研究所

トップページ研究所研究分野紹介がん病態生理学分野Division of Pathophysiology

Division of Pathophysiology

Introduction

At the Division of Pathophysiology, we are studying how cancer cells emerge and progress to threaten life. Using genetically engineered and other mouse models of solid cancers, we are currently focusing on the following:

  1. clarifying the roles of the tumor microenvironment in cancer formation and progression.
  2. elucidating the molecular mechanisms of metastasis.
  3. unraveling the pathophysiology of cancer cachexia.

Research topics

Cancer is a systemic disease. Heterotypic interactions between cancer cells and non-cancer stromal cells in the tumor microenvironment play essential roles in cancer progression. Metastasis, the spread of cancer cells from primary sites to different parts of the body, and cachexia, a wasting syndrome characterized by progressive loss of skeletal muscle mass, represent systemic changes that are major causes of cancer mortality.Using genetically engineered and other mouse models of colorectal solid cancers, we are currently focusing on the following: (1) clarifying roles of the tumor microenvironment in cancer formation and progression; (2) elucidating the molecular mechanisms of metastasis; and (3) unraveling the pathophysiology of cancer cachexia.

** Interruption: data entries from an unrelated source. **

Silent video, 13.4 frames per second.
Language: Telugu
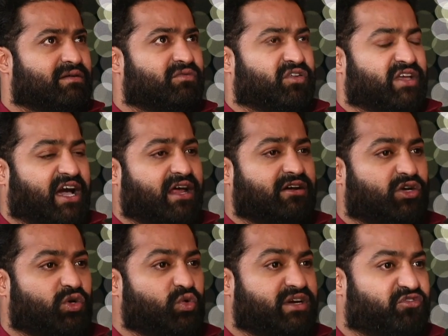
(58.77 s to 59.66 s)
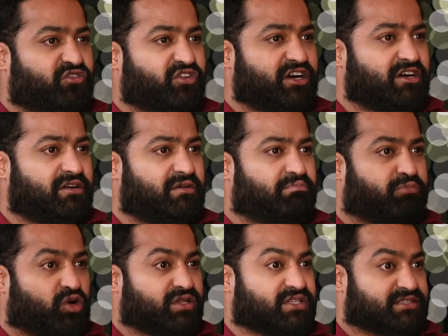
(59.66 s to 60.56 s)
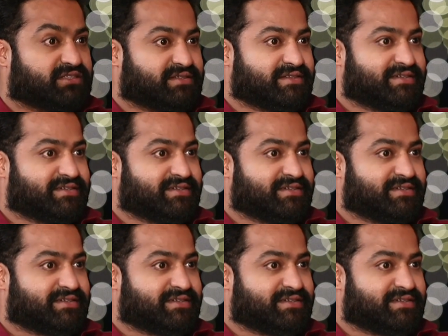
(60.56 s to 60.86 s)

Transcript: వీఆర్ టూ డిఫరెంట్ పోల్స్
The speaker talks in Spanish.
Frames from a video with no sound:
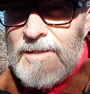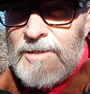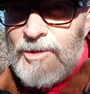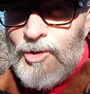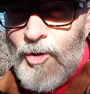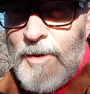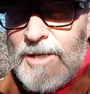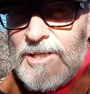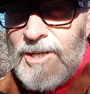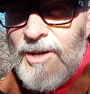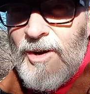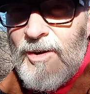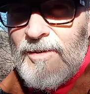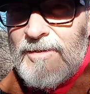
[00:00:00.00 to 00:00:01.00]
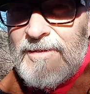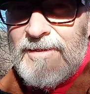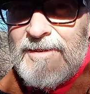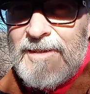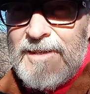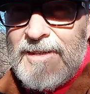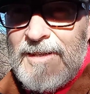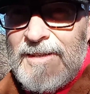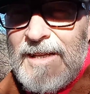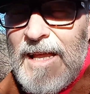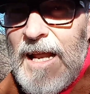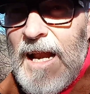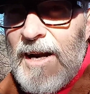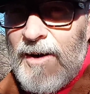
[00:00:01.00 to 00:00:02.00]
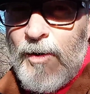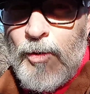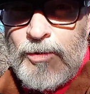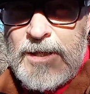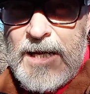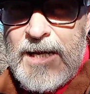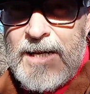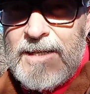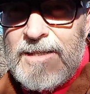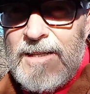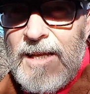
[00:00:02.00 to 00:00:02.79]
su visión de las rutas,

Figure 1. Schematic diagram of our research

1)Clarifying the roles of tumor microenvironment in cancer formation and progression

Cancer tissue is composed of cancer cells and host cells in the stroma, particularly fibroblasts, immune cells such as lymphocytes, and macrophages, as well as vascular cells. This so-called tumor microenvironment has been shown to play important roles in the growth, invasion, and metastasis of cancer cells. We are attempting to clarify its various influences at the whole-body level to identify novel strategies for cancer treatment.

Recent developments in molecularly targeted anti-cancer agents have greatly improved the treatment of certain types of cancer. However, resistance to such agents is often acquired, leading to relapse. We found that colorectal cancer cells can acquire resistance to a molecularly targeted agent using normal stromal cells in the tumor microenvironment (Figure 2, https://www.ncbi.nlm.nih.gov/pubmed/28759045).

Figure 2. Tumor microenvironment is involved in drug resistance.

​We have also recently discovered that Myd88, an important adaptor protein involved in TLR and IL-1 signaling, is essential for colorectal carcinogenesis. Thus, MyD88 loss proved synthetic lethal with mutational activation of Wnt/β-catenin signaling in intestinal tumor epithelial cells (Figure 3, https://pubmed.ncbi.nlm.nih.gov/33177648/).  Inhibition of MyD88 signaling may be a novel therapeutic strategy for colorectal cancers featuring mutations in Wnt/β-catenin signaling pathways.

Figure 3. MyD88 loss is synthetically lethal with mutational activation of Wnt/β-catenin signaling in intestinal tumor cells.

2)Elucidating the molecular mechanisms of metastasis 

The prognosis of colorectal cancer patients with metastases is poor. Recent studies suggest that cancer stem cells are implicated in metastasis, drug resistance, and recurrence. Several cell-surface proteins have been proposed as colorectal cancer stem cell markers, but their involvement is not fully understood. Signaling pathways regulating colorectal cancer stemness are also largely unknown.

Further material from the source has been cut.